Dataset excerpts Block Start

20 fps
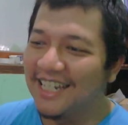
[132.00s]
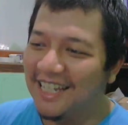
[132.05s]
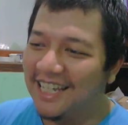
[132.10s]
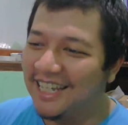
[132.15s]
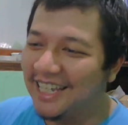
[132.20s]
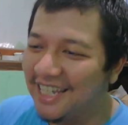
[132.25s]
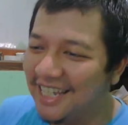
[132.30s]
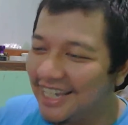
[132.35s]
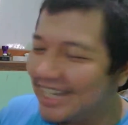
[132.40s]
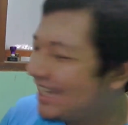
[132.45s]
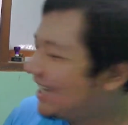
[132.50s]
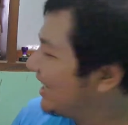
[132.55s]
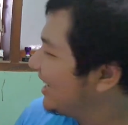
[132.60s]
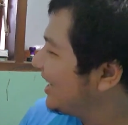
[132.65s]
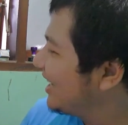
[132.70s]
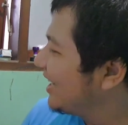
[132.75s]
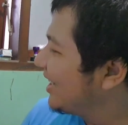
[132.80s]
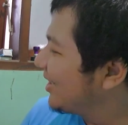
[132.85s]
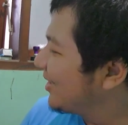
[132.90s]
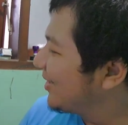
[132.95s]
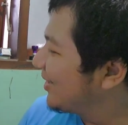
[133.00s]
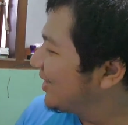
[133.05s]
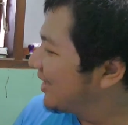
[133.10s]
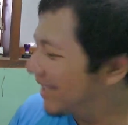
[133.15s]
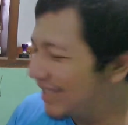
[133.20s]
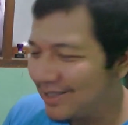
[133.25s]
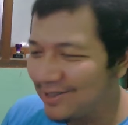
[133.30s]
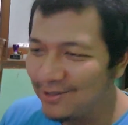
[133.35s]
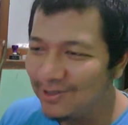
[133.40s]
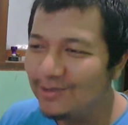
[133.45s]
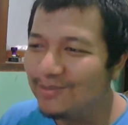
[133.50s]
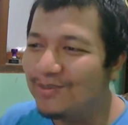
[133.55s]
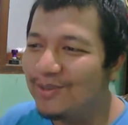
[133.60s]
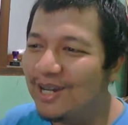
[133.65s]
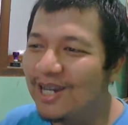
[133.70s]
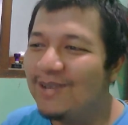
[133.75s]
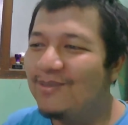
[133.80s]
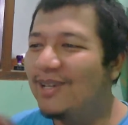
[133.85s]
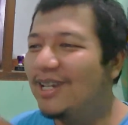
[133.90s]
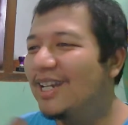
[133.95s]
ini cukup
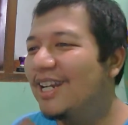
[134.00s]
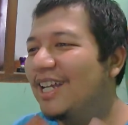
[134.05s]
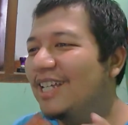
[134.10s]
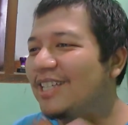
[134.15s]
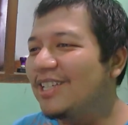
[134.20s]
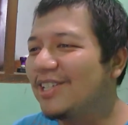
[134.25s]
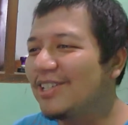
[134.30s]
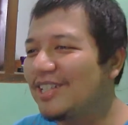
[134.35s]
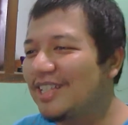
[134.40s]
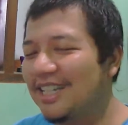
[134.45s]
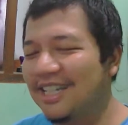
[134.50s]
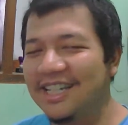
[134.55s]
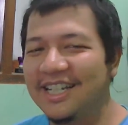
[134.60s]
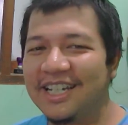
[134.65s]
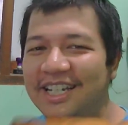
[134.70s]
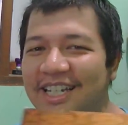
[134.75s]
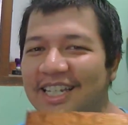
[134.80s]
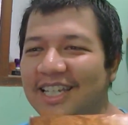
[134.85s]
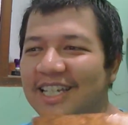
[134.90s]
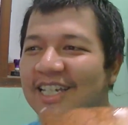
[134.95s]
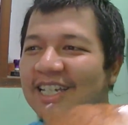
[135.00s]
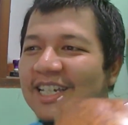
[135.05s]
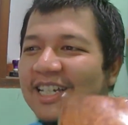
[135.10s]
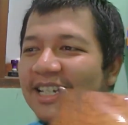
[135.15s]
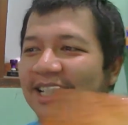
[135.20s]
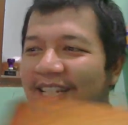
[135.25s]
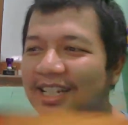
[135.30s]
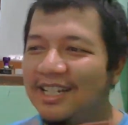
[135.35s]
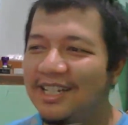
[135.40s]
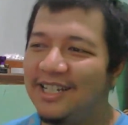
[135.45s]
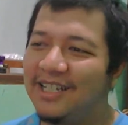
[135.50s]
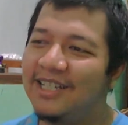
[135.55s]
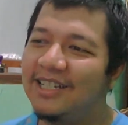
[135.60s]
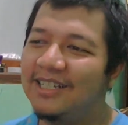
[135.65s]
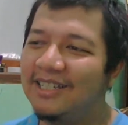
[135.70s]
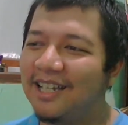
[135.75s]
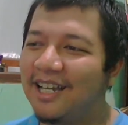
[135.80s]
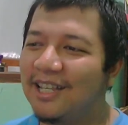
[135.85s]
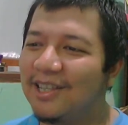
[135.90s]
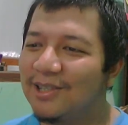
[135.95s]
murah merek Lancelot harganya
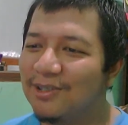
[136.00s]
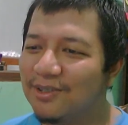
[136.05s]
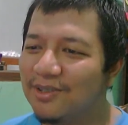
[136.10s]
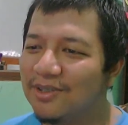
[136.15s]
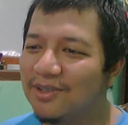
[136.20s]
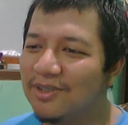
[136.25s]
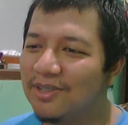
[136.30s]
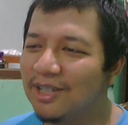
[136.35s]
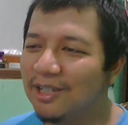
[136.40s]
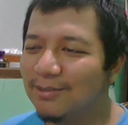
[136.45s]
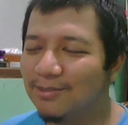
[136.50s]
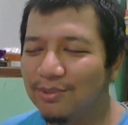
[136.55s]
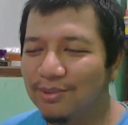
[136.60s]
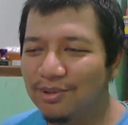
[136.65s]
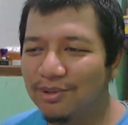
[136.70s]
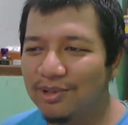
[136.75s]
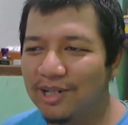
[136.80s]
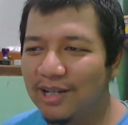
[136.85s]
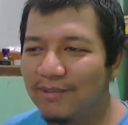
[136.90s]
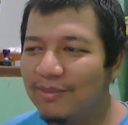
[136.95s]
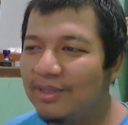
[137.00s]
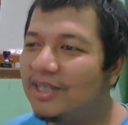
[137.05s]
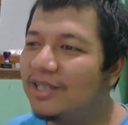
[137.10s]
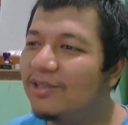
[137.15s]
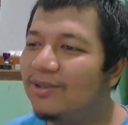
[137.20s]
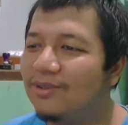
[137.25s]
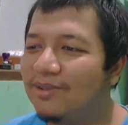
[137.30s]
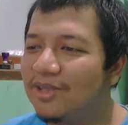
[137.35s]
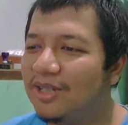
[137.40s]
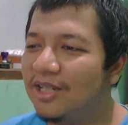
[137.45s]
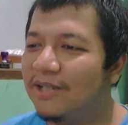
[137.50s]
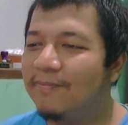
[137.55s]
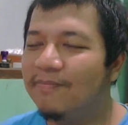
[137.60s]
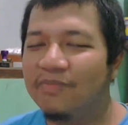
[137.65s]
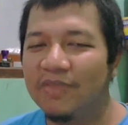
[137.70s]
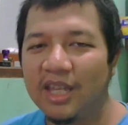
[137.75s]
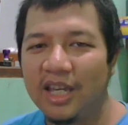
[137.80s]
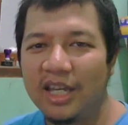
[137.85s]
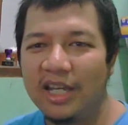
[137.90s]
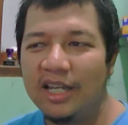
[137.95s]
seratus ribu dapat satu lusin
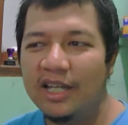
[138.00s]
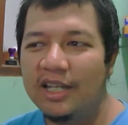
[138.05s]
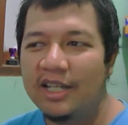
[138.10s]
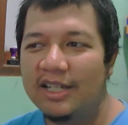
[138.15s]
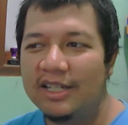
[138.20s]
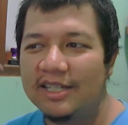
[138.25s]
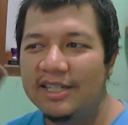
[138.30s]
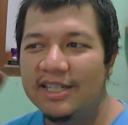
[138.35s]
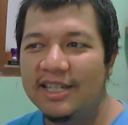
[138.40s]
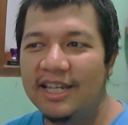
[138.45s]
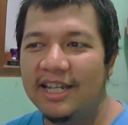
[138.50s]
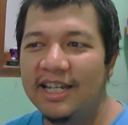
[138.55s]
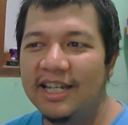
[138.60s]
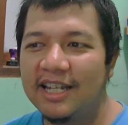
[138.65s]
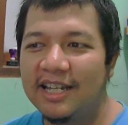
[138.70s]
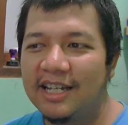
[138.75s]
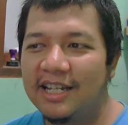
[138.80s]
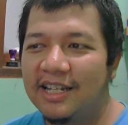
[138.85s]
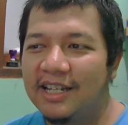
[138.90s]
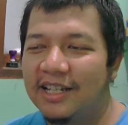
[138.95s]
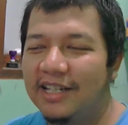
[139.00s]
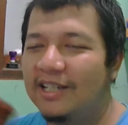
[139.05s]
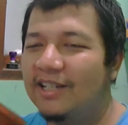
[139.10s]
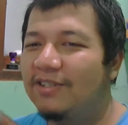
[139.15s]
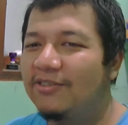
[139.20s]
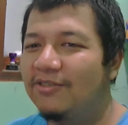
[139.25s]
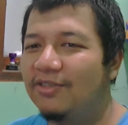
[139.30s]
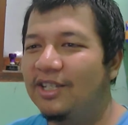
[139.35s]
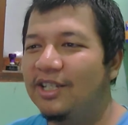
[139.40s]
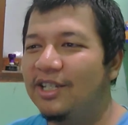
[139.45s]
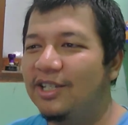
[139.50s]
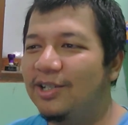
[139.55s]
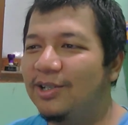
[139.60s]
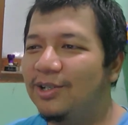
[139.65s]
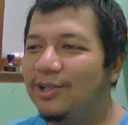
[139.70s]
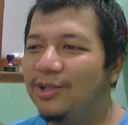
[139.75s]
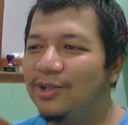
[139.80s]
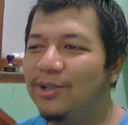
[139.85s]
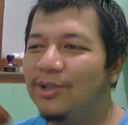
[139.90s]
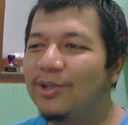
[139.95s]
oke sekian ya video
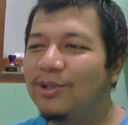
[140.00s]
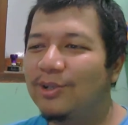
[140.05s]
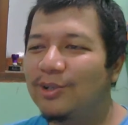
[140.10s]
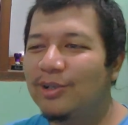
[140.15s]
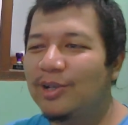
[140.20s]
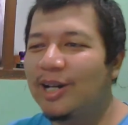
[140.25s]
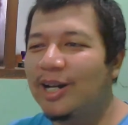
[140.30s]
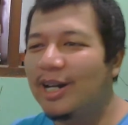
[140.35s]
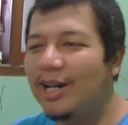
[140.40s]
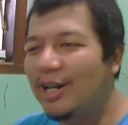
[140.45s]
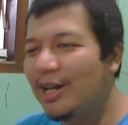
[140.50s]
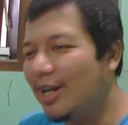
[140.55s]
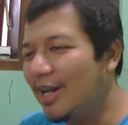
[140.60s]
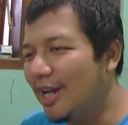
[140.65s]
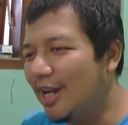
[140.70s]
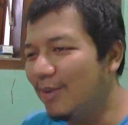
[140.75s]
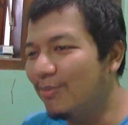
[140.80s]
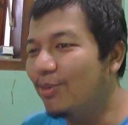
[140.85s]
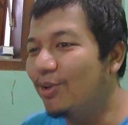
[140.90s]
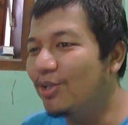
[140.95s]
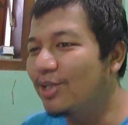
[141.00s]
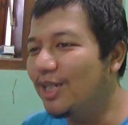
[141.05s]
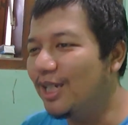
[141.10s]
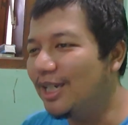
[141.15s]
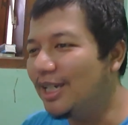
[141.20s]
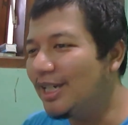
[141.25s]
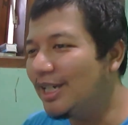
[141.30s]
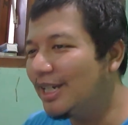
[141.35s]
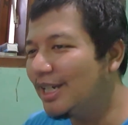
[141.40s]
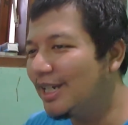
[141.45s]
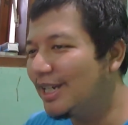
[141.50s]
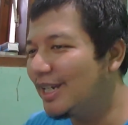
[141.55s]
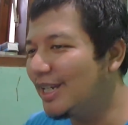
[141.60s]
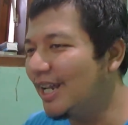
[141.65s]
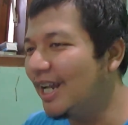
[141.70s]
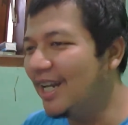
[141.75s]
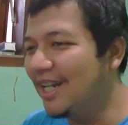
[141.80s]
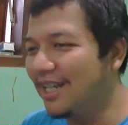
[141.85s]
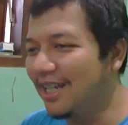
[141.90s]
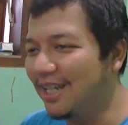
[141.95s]
unboxing dan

Dataset excerpts Block End

■ **Exercise prompt**
The material must be restated verbatim. Its pictures must be omitted.

■ **Task output**
20 fps
[132.00s]
[132.05s]
[132.10s]
[132.15s]
[132.20s]
[132.25s]
[132.30s]
[132.35s]
[132.40s]
[132.45s]
[132.50s]
[132.55s]
[132.60s]
[132.65s]
[132.70s]
[132.75s]
[132.80s]
[132.85s]
[132.90s]
[132.95s]
[133.00s]
[133.05s]
[133.10s]
[133.15s]
[133.20s]
[133.25s]
[133.30s]
[133.35s]
[133.40s]
[133.45s]
[133.50s]
[133.55s]
[133.60s]
[133.65s]
[133.70s]
[133.75s]
[133.80s]
[133.85s]
[133.90s]
[133.95s]
ini cukup
[134.00s]
[134.05s]
[134.10s]
[134.15s]
[134.20s]
[134.25s]
[134.30s]
[134.35s]
[134.40s]
[134.45s]
[134.50s]
[134.55s]
[134.60s]
[134.65s]
[134.70s]
[134.75s]
[134.80s]
[134.85s]
[134.90s]
[134.95s]
[135.00s]
[135.05s]
[135.10s]
[135.15s]
[135.20s]
[135.25s]
[135.30s]
[135.35s]
[135.40s]
[135.45s]
[135.50s]
[135.55s]
[135.60s]
[135.65s]
[135.70s]
[135.75s]
[135.80s]
[135.85s]
[135.90s]
[135.95s]
murah merek Lancelot harganya
[136.00s]
[136.05s]
[136.10s]
[136.15s]
[136.20s]
[136.25s]
[136.30s]
[136.35s]
[136.40s]
[136.45s]
[136.50s]
[136.55s]
[136.60s]
[136.65s]
[136.70s]
[136.75s]
[136.80s]
[136.85s]
[136.90s]
[136.95s]
[137.00s]
[137.05s]
[137.10s]
[137.15s]
[137.20s]
[137.25s]
[137.30s]
[137.35s]
[137.40s]
[137.45s]
[137.50s]
[137.55s]
[137.60s]
[137.65s]
[137.70s]
[137.75s]
[137.80s]
[137.85s]
[137.90s]
[137.95s]
seratus ribu dapat satu lusin
[138.00s]
[138.05s]
[138.10s]
[138.15s]
[138.20s]
[138.25s]
[138.30s]
[138.35s]
[138.40s]
[138.45s]
[138.50s]
[138.55s]
[138.60s]
[138.65s]
[138.70s]
[138.75s]
[138.80s]
[138.85s]
[138.90s]
[138.95s]
[139.00s]
[139.05s]
[139.10s]
[139.15s]
[139.20s]
[139.25s]
[139.30s]
[139.35s]
[139.40s]
[139.45s]
[139.50s]
[139.55s]
[139.60s]
[139.65s]
[139.70s]
[139.75s]
[139.80s]
[139.85s]
[139.90s]
[139.95s]
oke sekian ya video
[140.00s]
[140.05s]
[140.10s]
[140.15s]
[140.20s]
[140.25s]
[140.30s]
[140.35s]
[140.40s]
[140.45s]
[140.50s]
[140.55s]
[140.60s]
[140.65s]
[140.70s]
[140.75s]
[140.80s]
[140.85s]
[140.90s]
[140.95s]
[141.00s]
[141.05s]
[141.10s]
[141.15s]
[141.20s]
[141.25s]
[141.30s]
[141.35s]
[141.40s]
[141.45s]
[141.50s]
[141.55s]
[141.60s]
[141.65s]
[141.70s]
[141.75s]
[141.80s]
[141.85s]
[141.90s]
[141.95s]
unboxing dan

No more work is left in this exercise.